Single by Xuxa

from the album Xou da Xuxa 3
- Released: 1988
- Genre: Latin pop, children's song
- Label: Som Livre
- Songwriters: Cid Guerreiro, Dito, Ceinha
- Producer: Michael Sullivan

Xuxa singles chronology
| "Estrela-Guia" (1987) | "Ilariê" (1988) | "Brincar de Índio" (1988) |

= Ilariê =

"Ilariê" is a song recorded by the Brazilian singer Xuxa, released on June 30, 1988 by record company Som Livre as the lead single from her fourth studio album, Xou da Xuxa 3 (1988). "Ilariê" debuted at the top of the Brazilian radio stations, reigning for 20 consecutive weeks.

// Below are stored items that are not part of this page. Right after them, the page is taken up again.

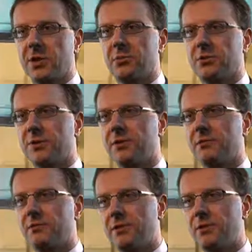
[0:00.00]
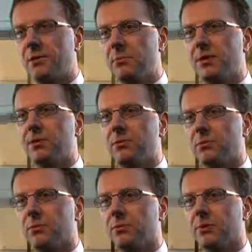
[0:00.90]
and it will sit in 15 meters
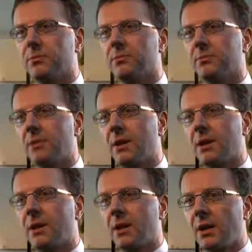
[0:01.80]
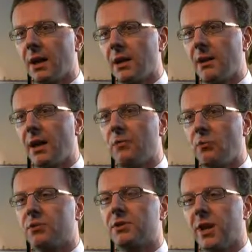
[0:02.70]
of water. In that
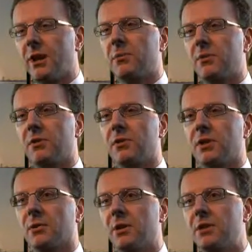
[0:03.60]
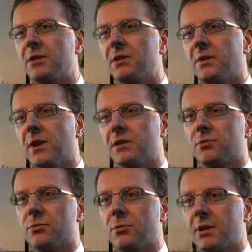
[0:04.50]
water depth, the competing
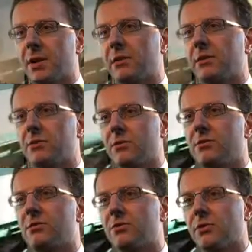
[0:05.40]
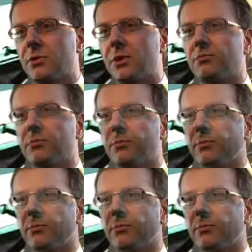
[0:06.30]
devices will be down at 200 to 300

Ilariê's success has made Xou da Xuxa 3 one of the best-selling album in the history of Brazil, with more than 5 million copies, entering the Guinness World Records as the best-selling children's album in history. The song was recorded in 80 dialects, including a Chinese version recorded by Taiwanese girl group i.n.g.

In addition, the song achieved international success, when it was recorded in Spanish and released outside Brazil in 1989, reaching position #11 on the Billboard's Hot Latin Songs chart.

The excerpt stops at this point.